ECLI:NL:CRVB:2017:3082
Centrale Raad van Beroep
- Hoger beroep
- Rechtspraak.nl
Afwijzing aanvraag bijstand op basis van gezamenlijke huishouding en wederzijdse zorg
In deze zaak heeft de Centrale Raad van Beroep op 15 augustus 2017 uitspraak gedaan in hoger beroep tegen een eerdere uitspraak van de rechtbank Midden-Nederland. De appellant, die sinds februari 2014 op een bepaald adres woont, had op 5 september 2014 bijstand aangevraagd op basis van de Wet werk en bijstand (WWB). Het college van burgemeester en wethouders van Lelystad heeft de aanvraag afgewezen, omdat uit een verklaring van de appellant bleek dat hij een gezamenlijke huishouding voerde met een medebewoonster, K. De rechtbank heeft het beroep van de appellant tegen deze afwijzing ongegrond verklaard.
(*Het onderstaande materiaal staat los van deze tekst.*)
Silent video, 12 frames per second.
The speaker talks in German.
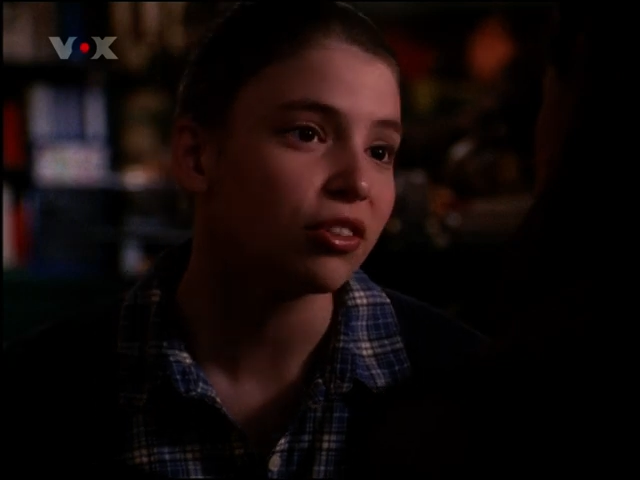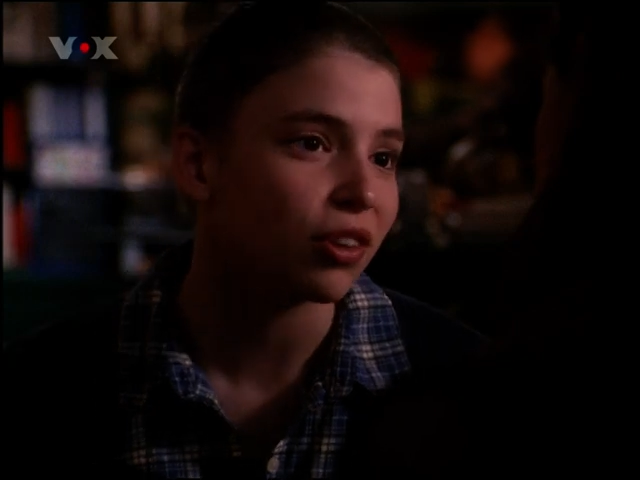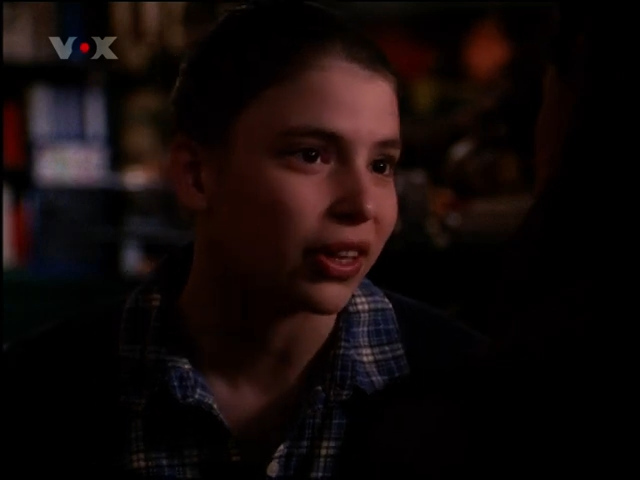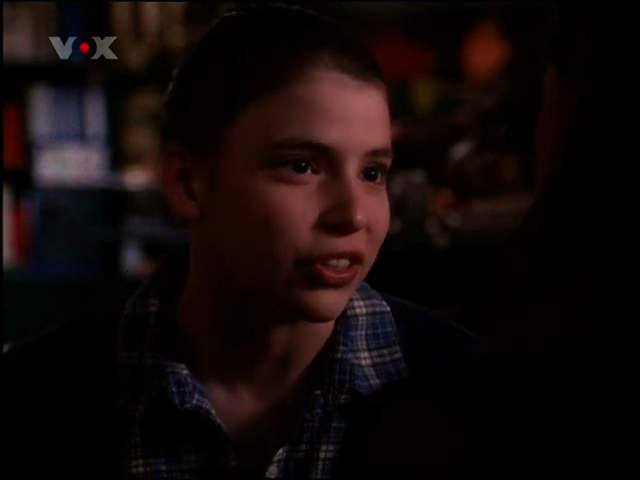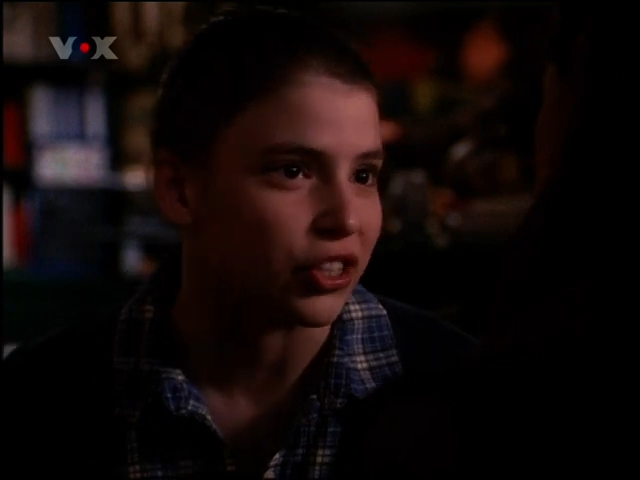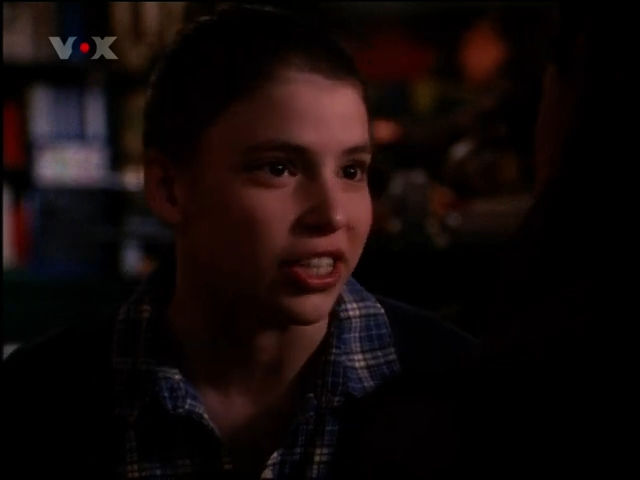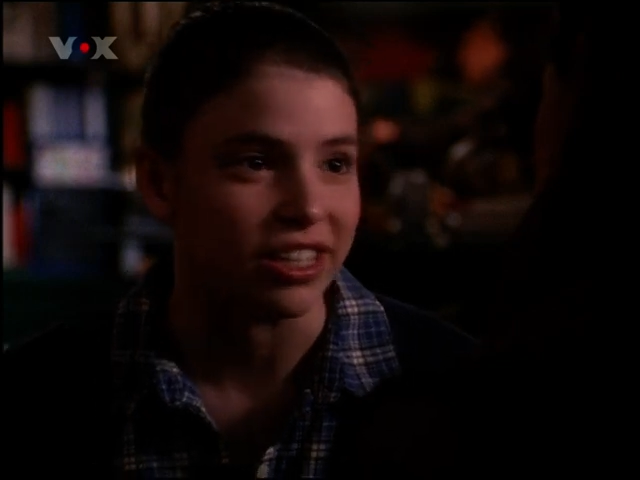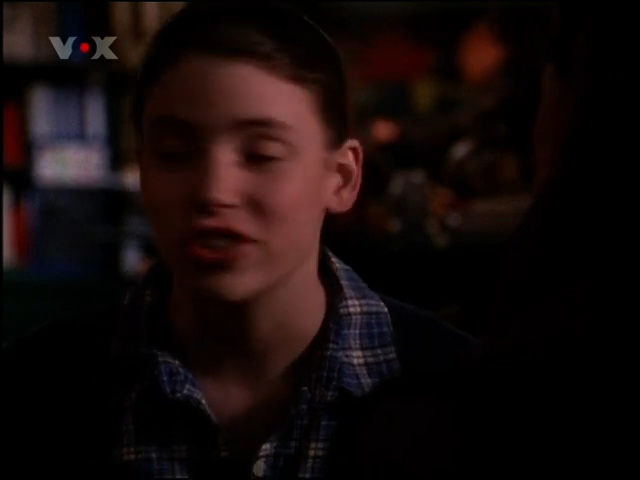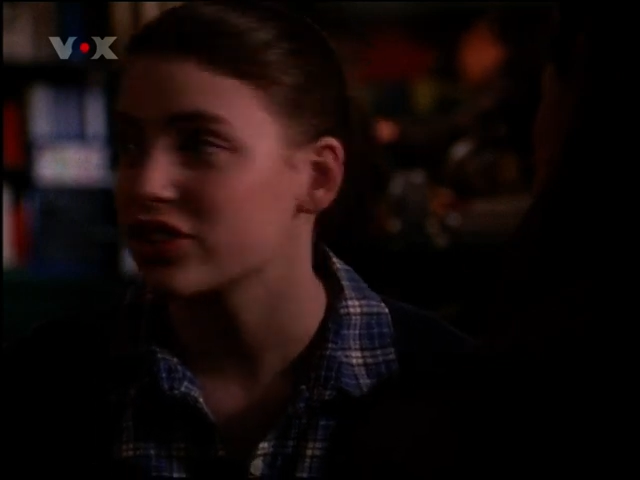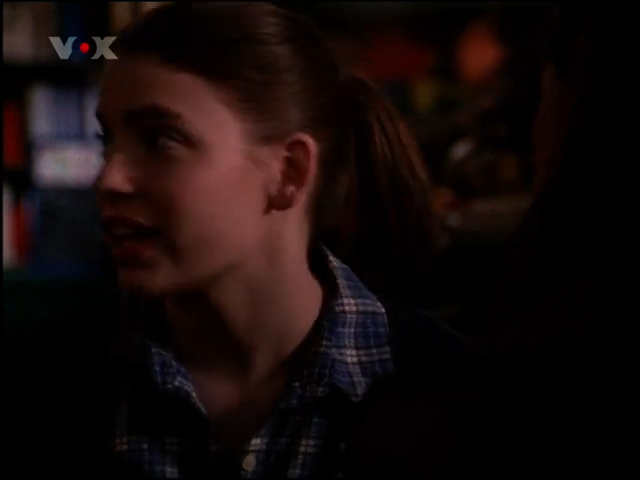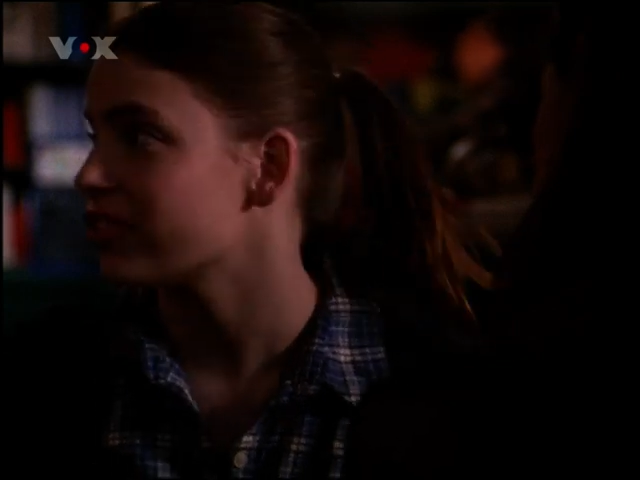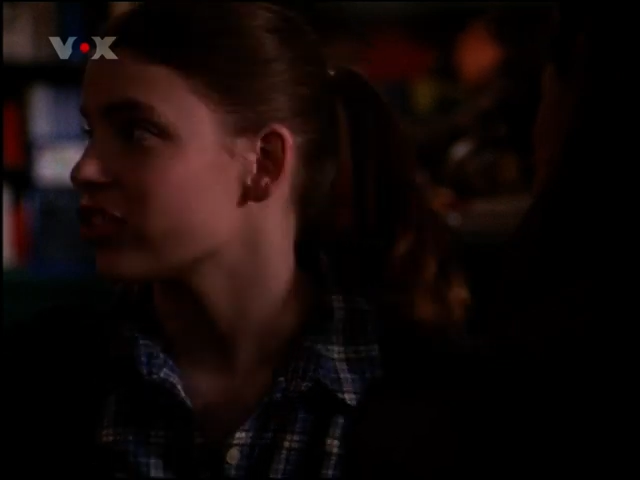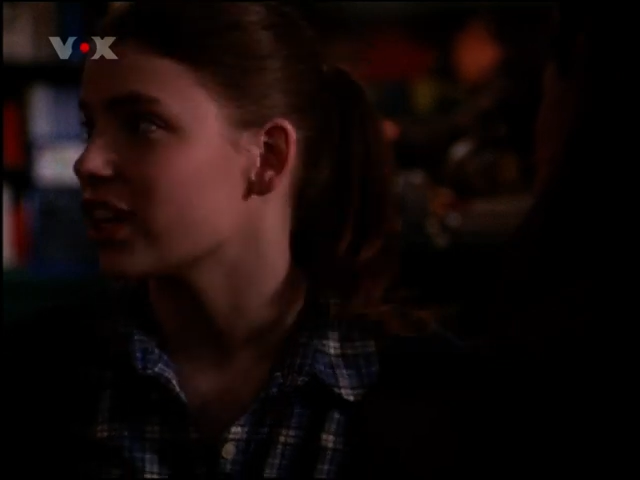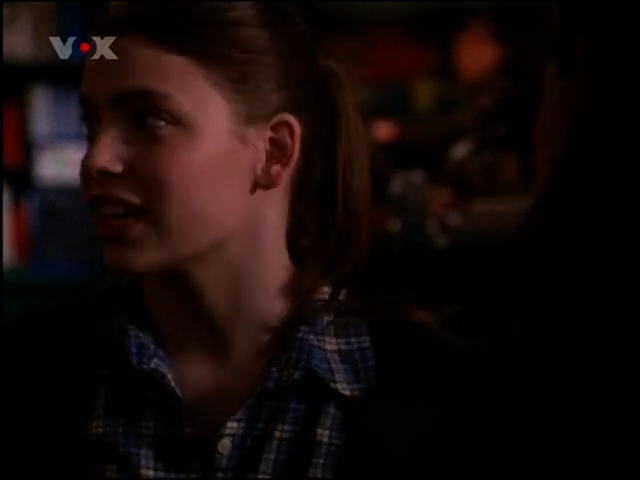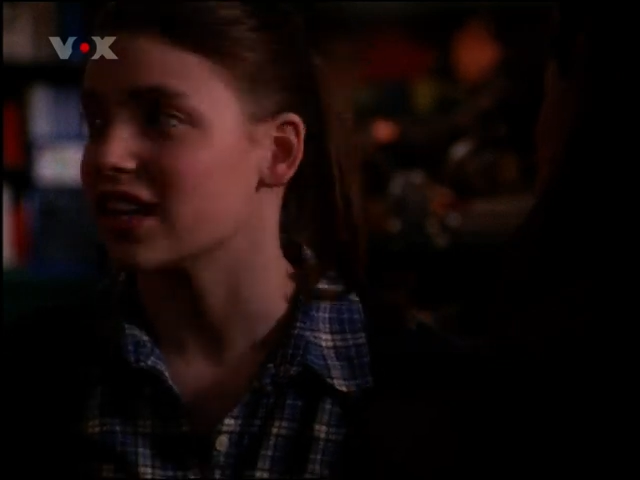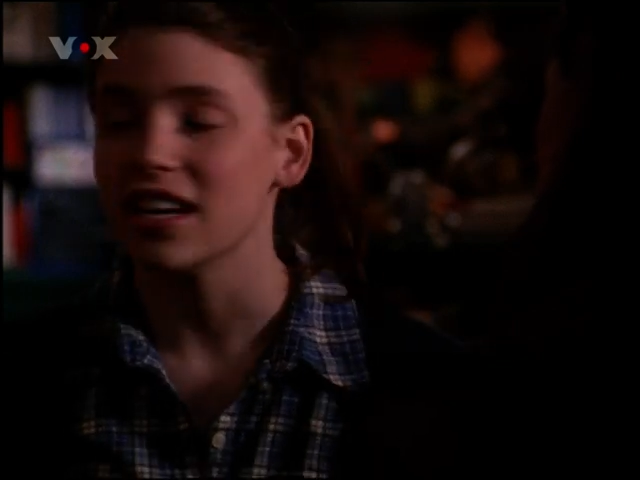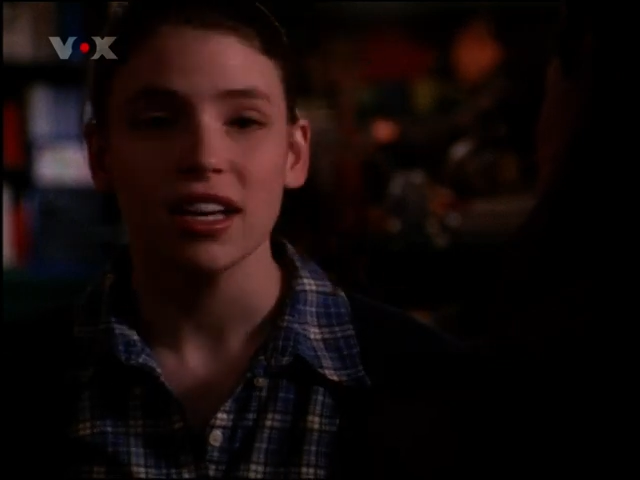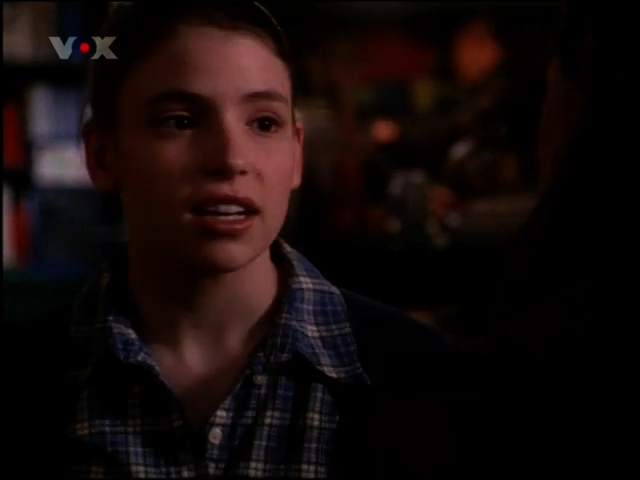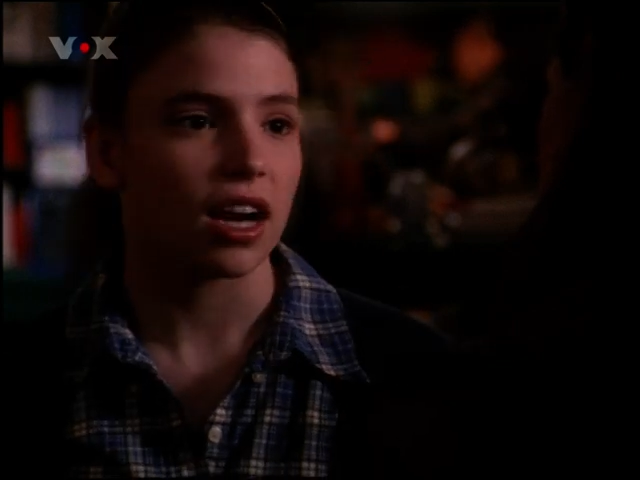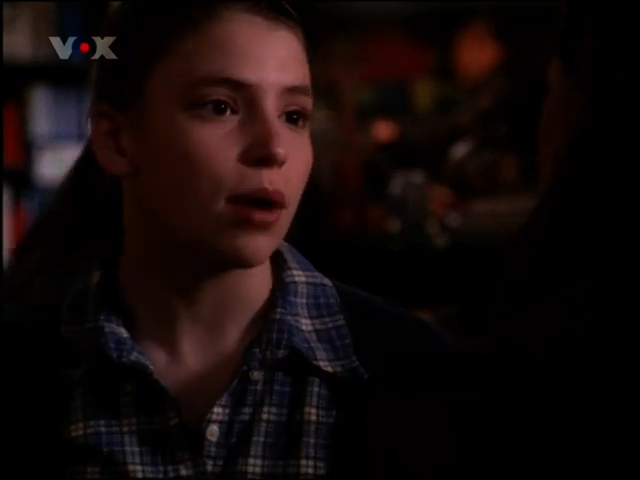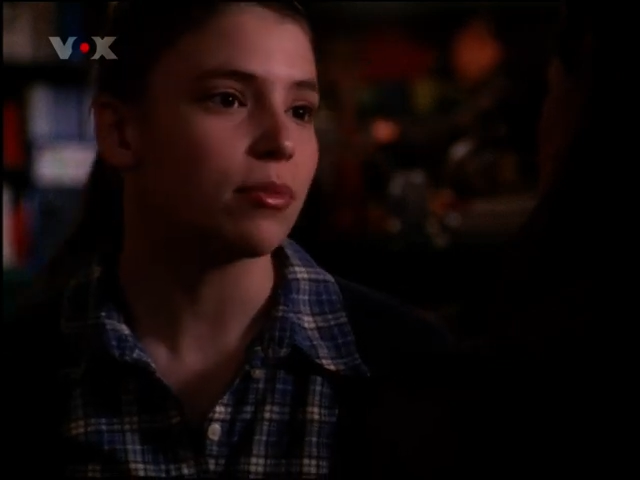du weißt, wie sie ist. Sie will gleich ein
De appellant heeft in hoger beroep aangevoerd dat er geen sprake was van een gezamenlijke huishouding en dat het college niet voldoende onderzoek had gedaan naar zijn situatie. Hij stelde dat de psychische problemen die hij ondervond niet in aanmerking waren genomen en dat er geen wederzijdse zorg was, omdat K niet bijdroeg aan het aflossen van zijn schulden. De Raad heeft echter geoordeeld dat de verklaring van de appellant voldoende feitelijke grondslag bood voor de conclusie dat er sprake was van wederzijdse zorg tussen hem en K. De Raad benadrukte dat de beoordeling van een gezamenlijke huishouding niet afhankelijk is van subjectieve motieven of de aard van de relatie tussen de betrokkenen, maar moet worden gebaseerd op objectieve criteria.
De Raad concludeerde dat het college op basis van de verklaring van de appellant de aanvraag terecht had afgewezen en dat er geen aanleiding was voor verder onderzoek. De eerdere uitspraak van de rechtbank werd bevestigd, en het hoger beroep van de appellant werd afgewezen. De Raad oordeelde dat er geen aanleiding was voor een veroordeling in de proceskosten.